The paid backstage meet-and-greet has been a staple of live music for some time now, but KISS was among the first to do it, and they've stuck with it through the years with their characteristic gusto for merchandising. They sell a variety of packages at prices starting at $750 and running well into the thousands. Front man Paul Stanley, 68, thinks of it like this: "If you buy a ticket on an airplane, you can either be in coach or first class, and if you're willing to pay the difference there are amenities that you get. You get to the same destination." He says he's long ceased to care about any criticism about it, particularly as the practice has become standard throughout the music business. "When we first started doing this, like many things we've done, it hadn't been done before," he says. "When you lead the charge, you are going to be the target."
"I see KISS more as a tribe," Stanley adds, "in that most bands are very age-demographic specific. And with us, unlike other bands, you're not uncomfortable that your little brother is there or your grandfather may be there. It's a communal atmosphere of like-minded people, so it's a joyous atmosphere that I think is lacking in other events of a similar nature."

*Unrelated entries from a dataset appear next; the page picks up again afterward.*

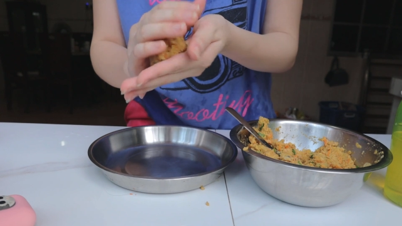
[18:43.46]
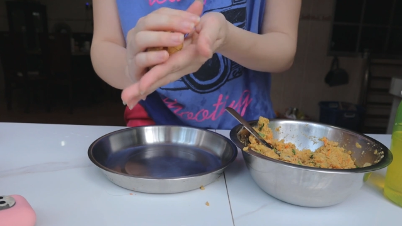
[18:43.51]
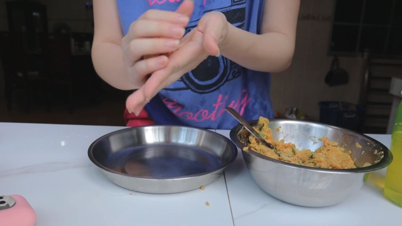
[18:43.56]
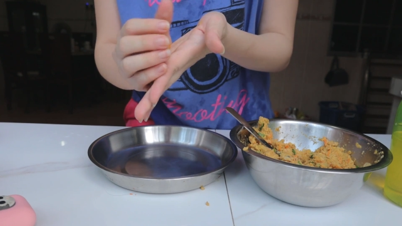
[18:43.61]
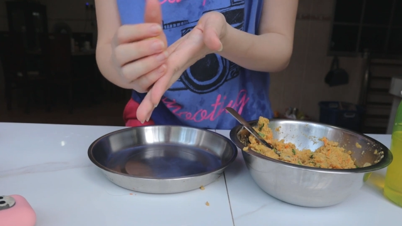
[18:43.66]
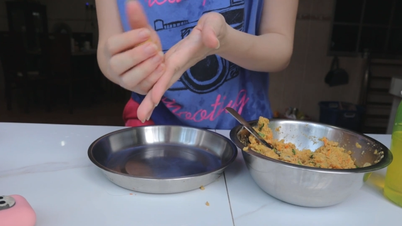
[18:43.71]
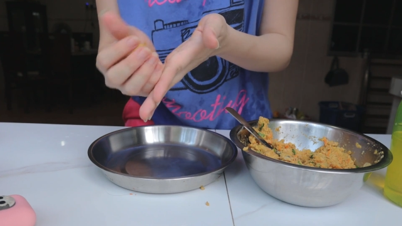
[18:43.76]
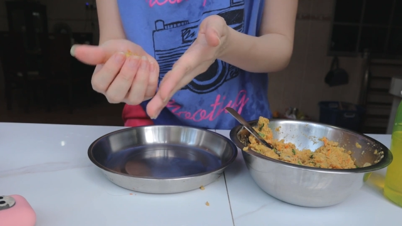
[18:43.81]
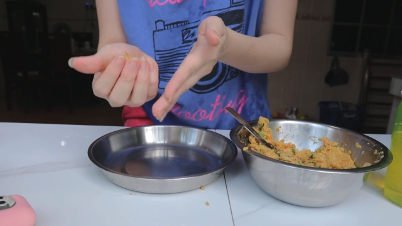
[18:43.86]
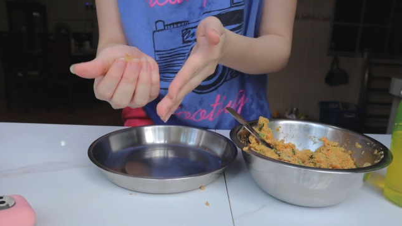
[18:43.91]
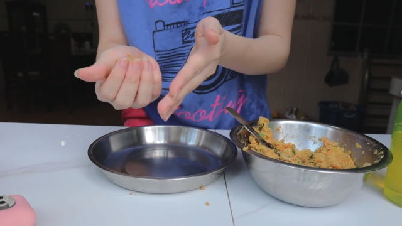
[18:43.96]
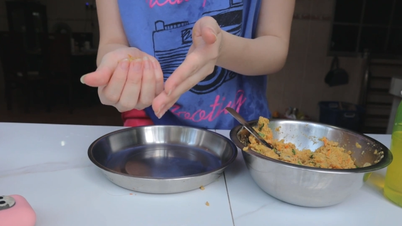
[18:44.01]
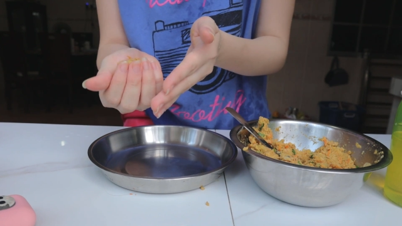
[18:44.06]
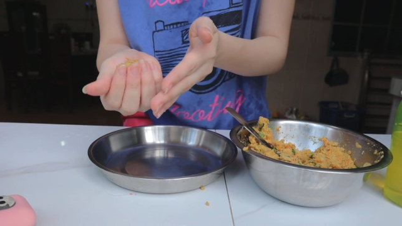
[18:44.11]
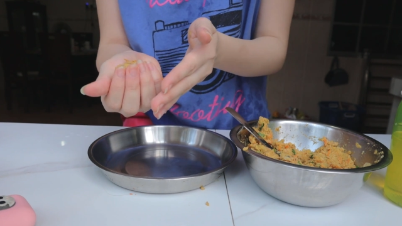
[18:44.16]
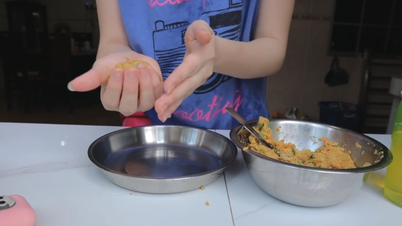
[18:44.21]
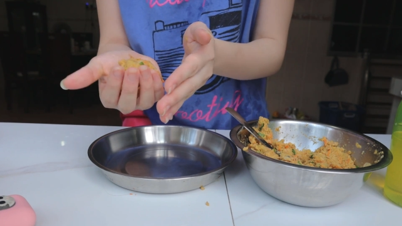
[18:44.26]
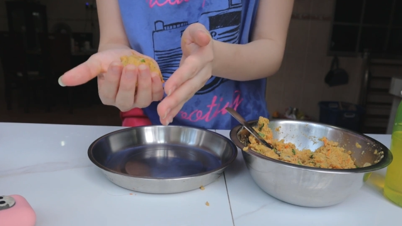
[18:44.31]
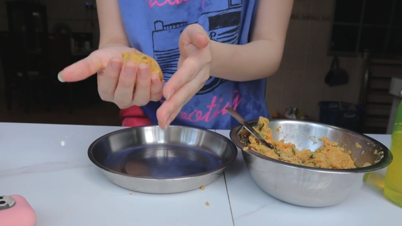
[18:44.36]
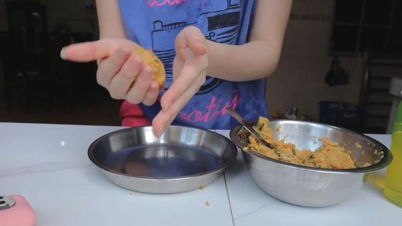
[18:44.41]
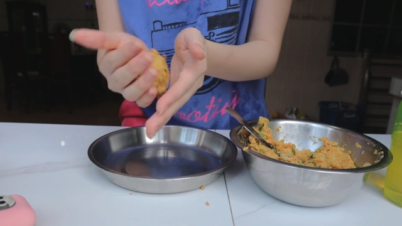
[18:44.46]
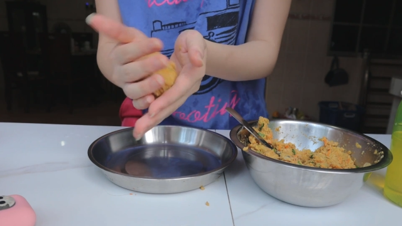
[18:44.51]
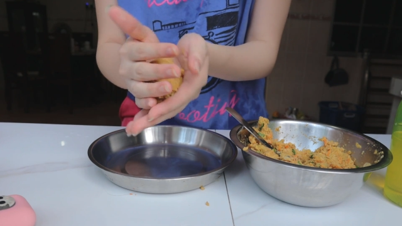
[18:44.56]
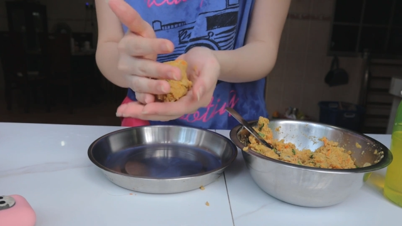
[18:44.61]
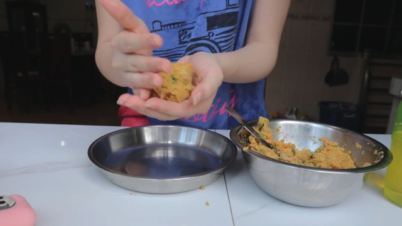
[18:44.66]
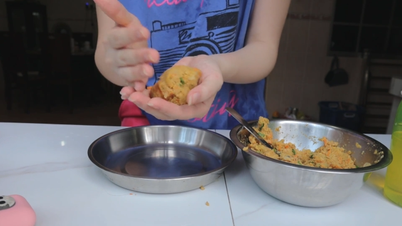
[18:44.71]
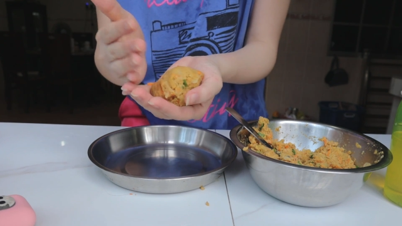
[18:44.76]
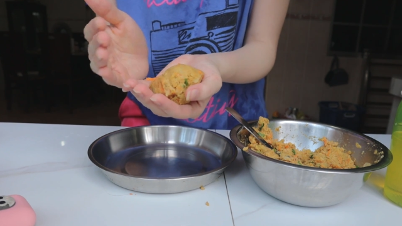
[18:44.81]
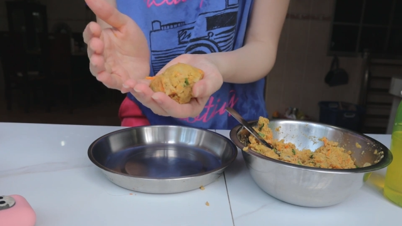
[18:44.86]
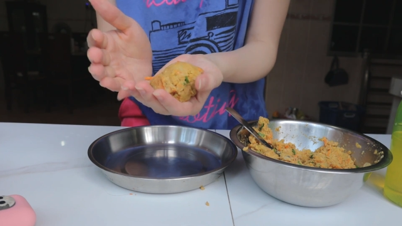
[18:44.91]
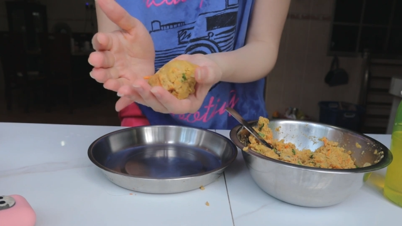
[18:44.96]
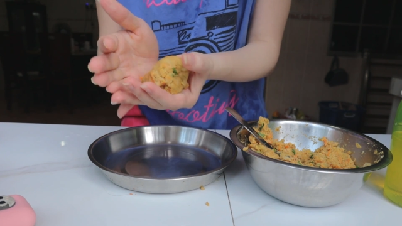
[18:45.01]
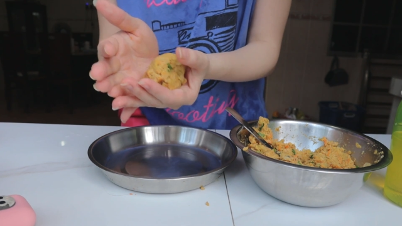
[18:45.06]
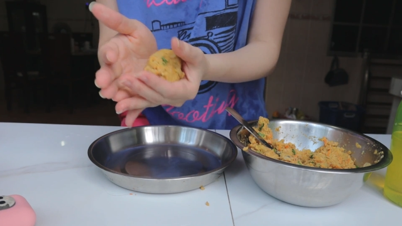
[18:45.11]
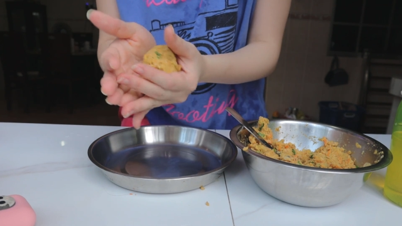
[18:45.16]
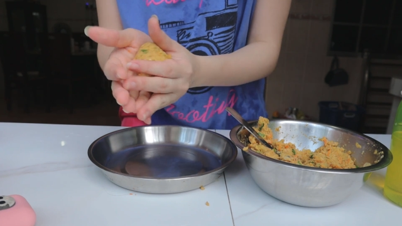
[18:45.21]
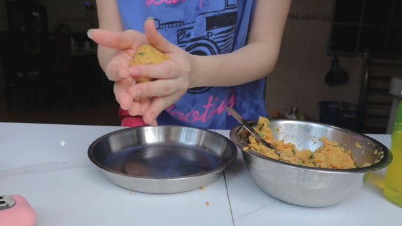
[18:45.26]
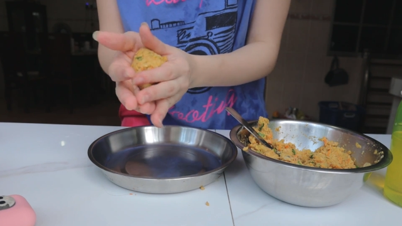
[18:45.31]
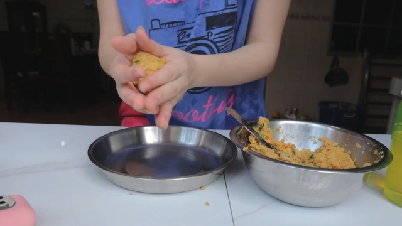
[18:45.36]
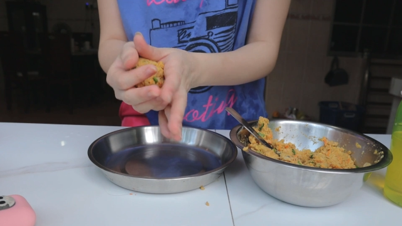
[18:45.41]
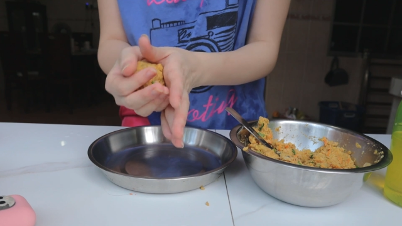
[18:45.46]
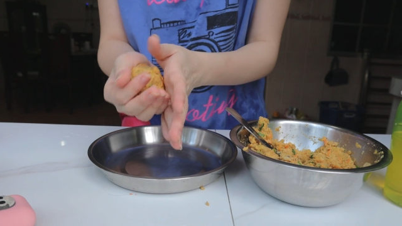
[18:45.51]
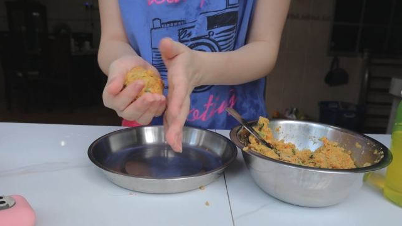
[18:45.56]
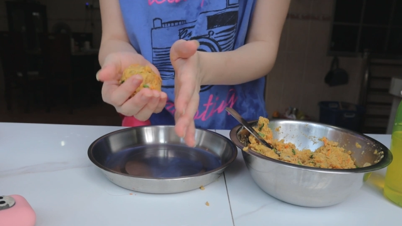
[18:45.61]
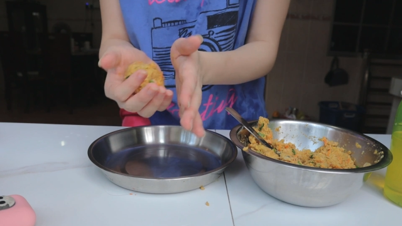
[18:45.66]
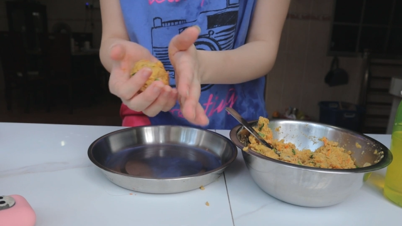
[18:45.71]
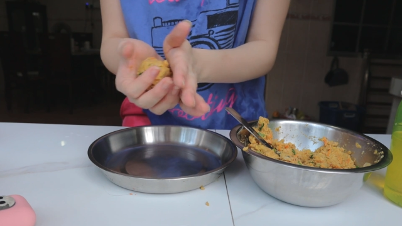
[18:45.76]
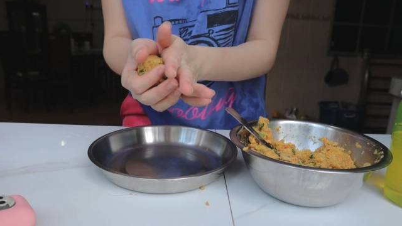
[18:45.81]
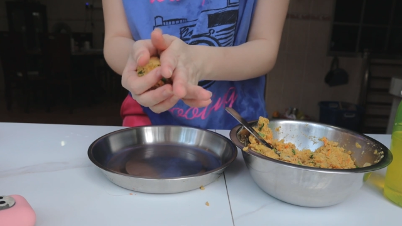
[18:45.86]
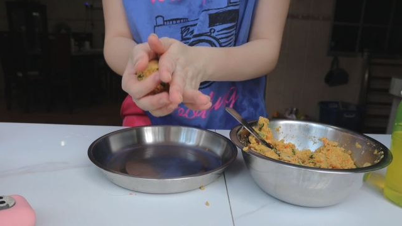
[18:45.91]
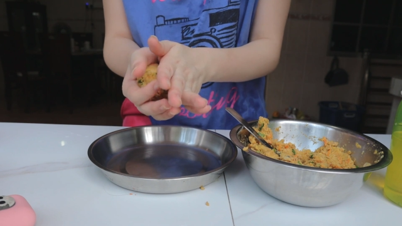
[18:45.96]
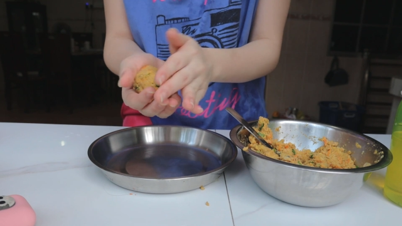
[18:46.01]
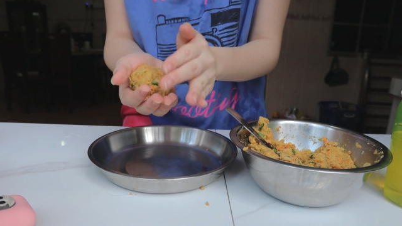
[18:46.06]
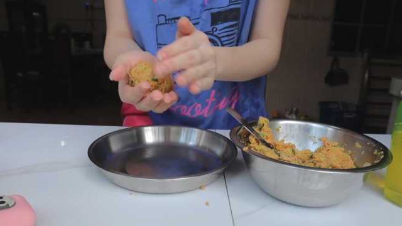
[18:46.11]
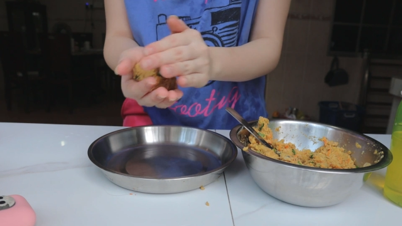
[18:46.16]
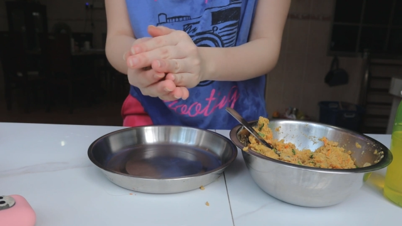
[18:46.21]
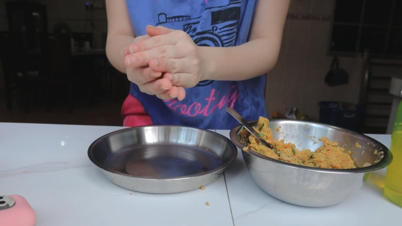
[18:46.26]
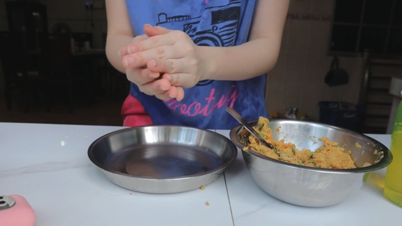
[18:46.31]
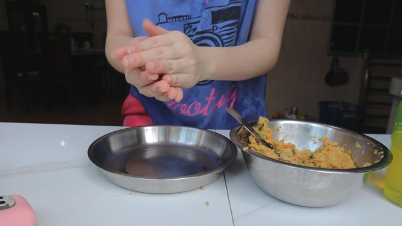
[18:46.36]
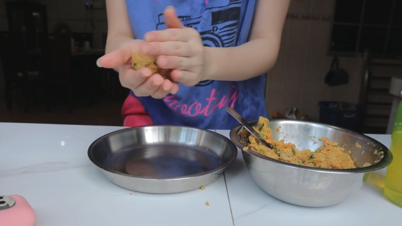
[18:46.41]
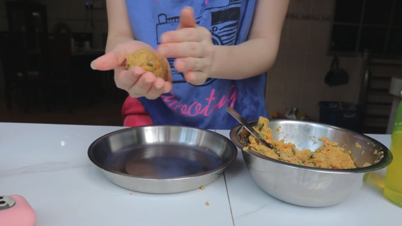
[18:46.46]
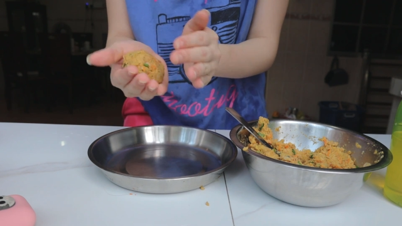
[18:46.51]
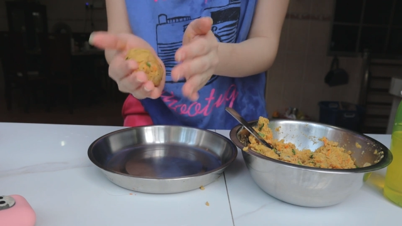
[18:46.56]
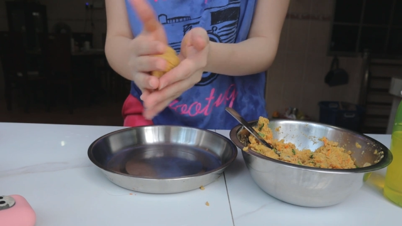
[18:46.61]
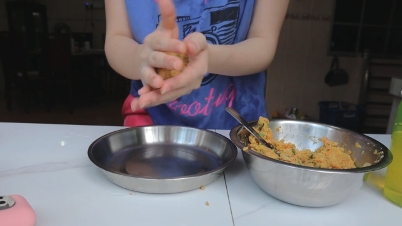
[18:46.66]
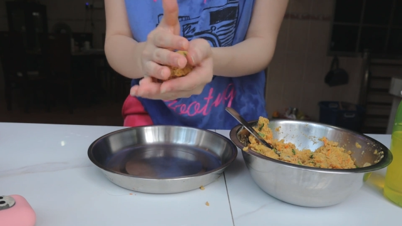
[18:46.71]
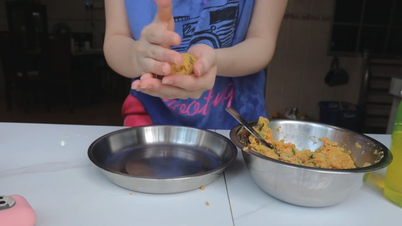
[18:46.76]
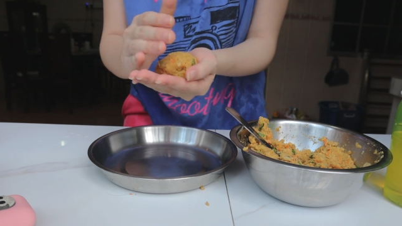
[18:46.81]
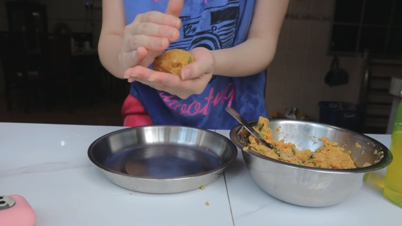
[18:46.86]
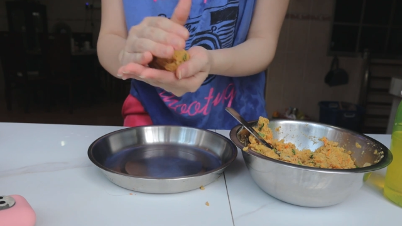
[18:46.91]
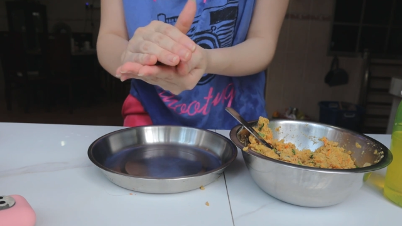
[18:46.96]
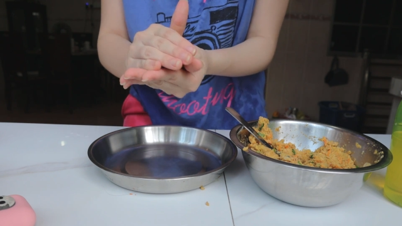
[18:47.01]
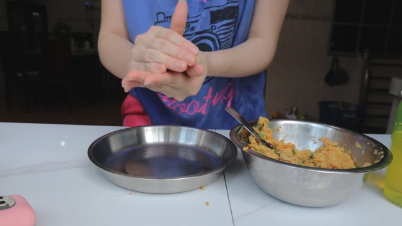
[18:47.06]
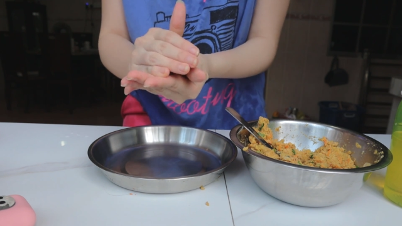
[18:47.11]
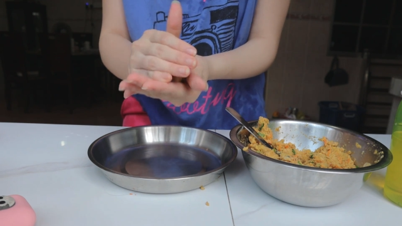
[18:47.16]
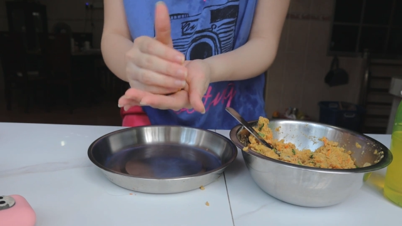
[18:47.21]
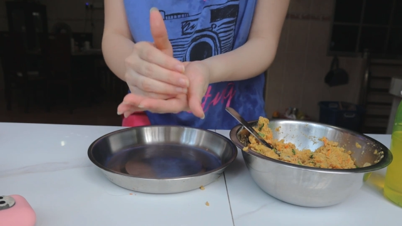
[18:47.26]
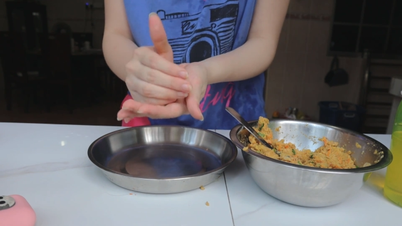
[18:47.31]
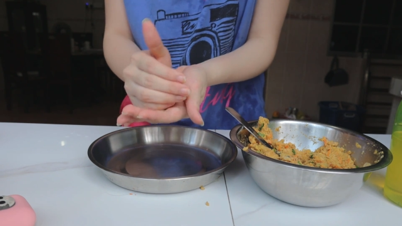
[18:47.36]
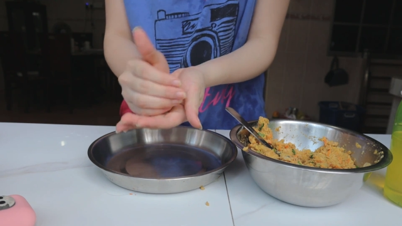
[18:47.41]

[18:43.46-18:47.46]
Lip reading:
No face is visible, so there are no lips to read.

And if KISS charges a lot, they do take good care of their superfans. (While many acts charge significantly less, they also usually give their fans less access; a VIP ticket to see Janet Jackson this summer, for instance, will run you about $1,300 but you don't get to meet the star. Meanwhile, the Rolling Stones reportedly charged $17,000 for VIP meet-and-greets last summer, although part of the money went to charity.) Among the people getting the "Ultimate KISS Army VIP Experience" tonight are several repeat visitors, including the Haberkorns, an executive from a pharmaceutical company who is treating his wife and several members of his management team, and Solange Margery Bertoglia, 44, a Philadelphia psychiatrist, who says, "I've done it three times and one time I actually flew all the way from Costa Rica where I used to live."
The KISS backstage crew are cheerful, friendly and professional and the band members themselves are attentive, joking easily with fans and patiently posing for endless rounds of photos. The days of dressing-room mayhem and hot-and-cold running groupies and drug dealers are long gone; but for the makeup, you could be backstage at the Ice Capades.

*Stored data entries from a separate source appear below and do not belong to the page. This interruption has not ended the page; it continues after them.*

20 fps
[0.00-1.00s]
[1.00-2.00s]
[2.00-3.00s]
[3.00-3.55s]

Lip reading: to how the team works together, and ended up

Oddly for a band whose brand identity is nicely encapsulated by lyrics like "No place for hidin' baby, no place to run/You pull the trigger of my/love gun"; for much of their audience, a KISS concert these days is a return to childhood.
Take John Bartos, president of a Houston and Philadelphia machinery company, for instance. While waiting backstage with his wife Marci and younger sister Toni Shramko to meet Paul Stanley privately, he beams when he says, "I'm the 55-year-old president of a big company, and I'm a little kid," he says. The visit, which he says is mainly a treat for his sister, a KISS fan since the age of 5, will cost him $6,000 and includes a brand-new, black Ibanez Paul Stanley Signature PS-120 electric guitar, which he will ask Stanley to autograph. And then smash on stage at the end of the show.
Stanley comes out of his dressing room in full KISS regalia, dancing a little on his black platform boots to make the chains hanging off them jangle. He chats quietly with the Bartos for a few minutes. "How are you?" he asks, solicitously. They tell him they've met before at a show of his paintings at a gallery at an upscale mall in New Jersey and ask if he remembers. "Yes, yes, I do," he says. They ask him what kind of music he listens to at home when he's painting. "I listen to Motown and early soul," he says. Then he signs the guitar and the four prints of KISS album artwork Bartos has also brought with him, then withdraws to his dressing room before a group meet-and-greet, followed by an extended photo session with fans.